Task goal: Output all of the lines below exactly, and leave out each image.
####
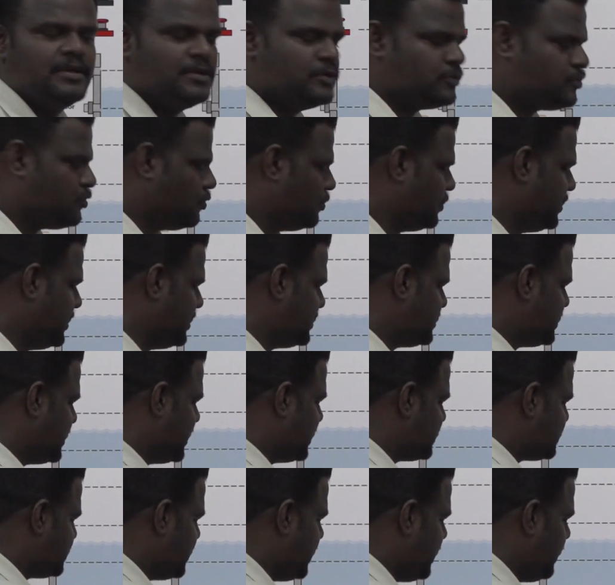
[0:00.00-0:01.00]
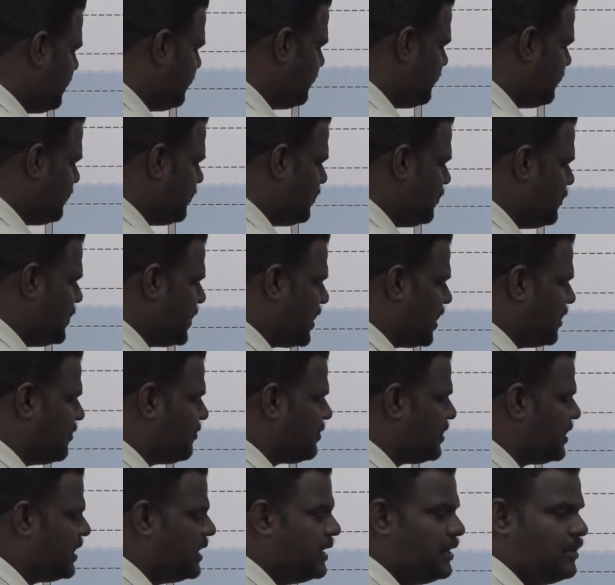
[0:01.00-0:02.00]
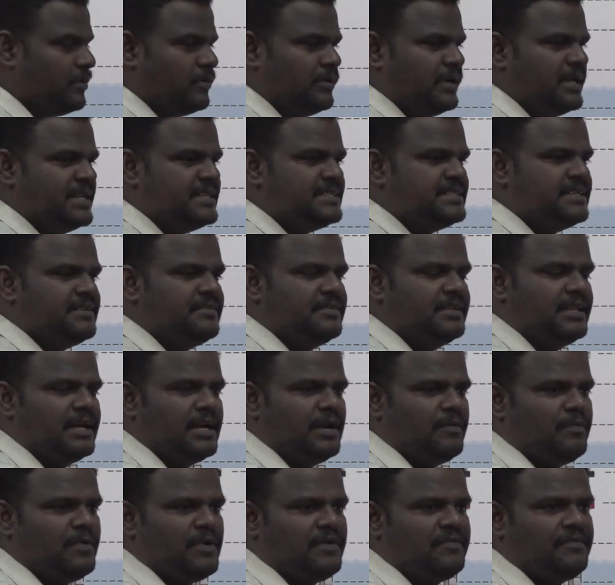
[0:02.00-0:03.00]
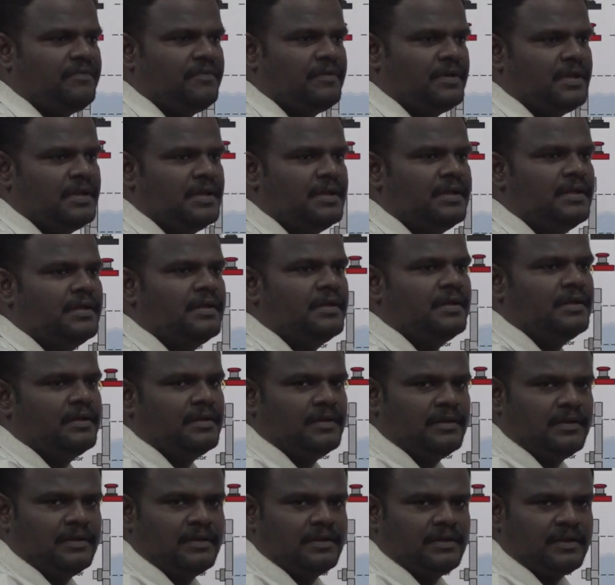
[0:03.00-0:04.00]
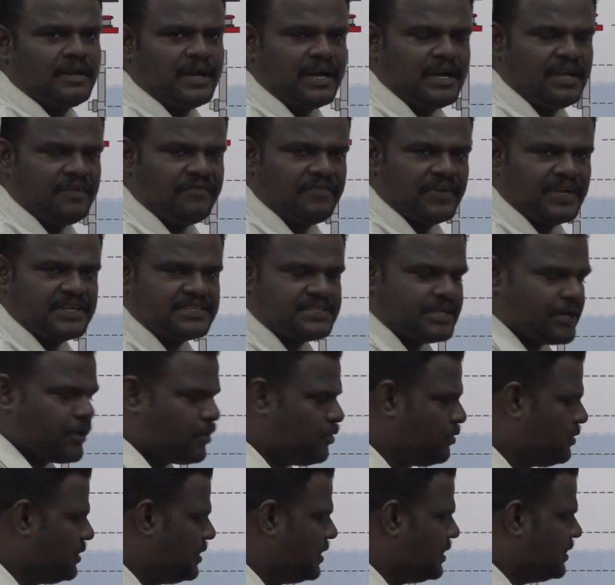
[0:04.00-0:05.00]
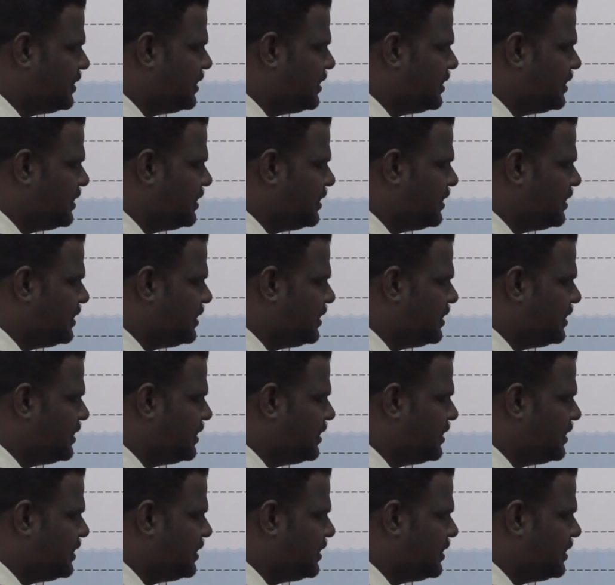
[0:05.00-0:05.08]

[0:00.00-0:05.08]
So this AC will be converted into DC with the help of rectifier circuit.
####
Completed exercise:
[0:00.00-0:01.00]
[0:01.00-0:02.00]
[0:02.00-0:03.00]
[0:03.00-0:04.00]
[0:04.00-0:05.00]
[0:05.00-0:05.08]

[0:00.00-0:05.08]
So this AC will be converted into DC with the help of rectifier circuit.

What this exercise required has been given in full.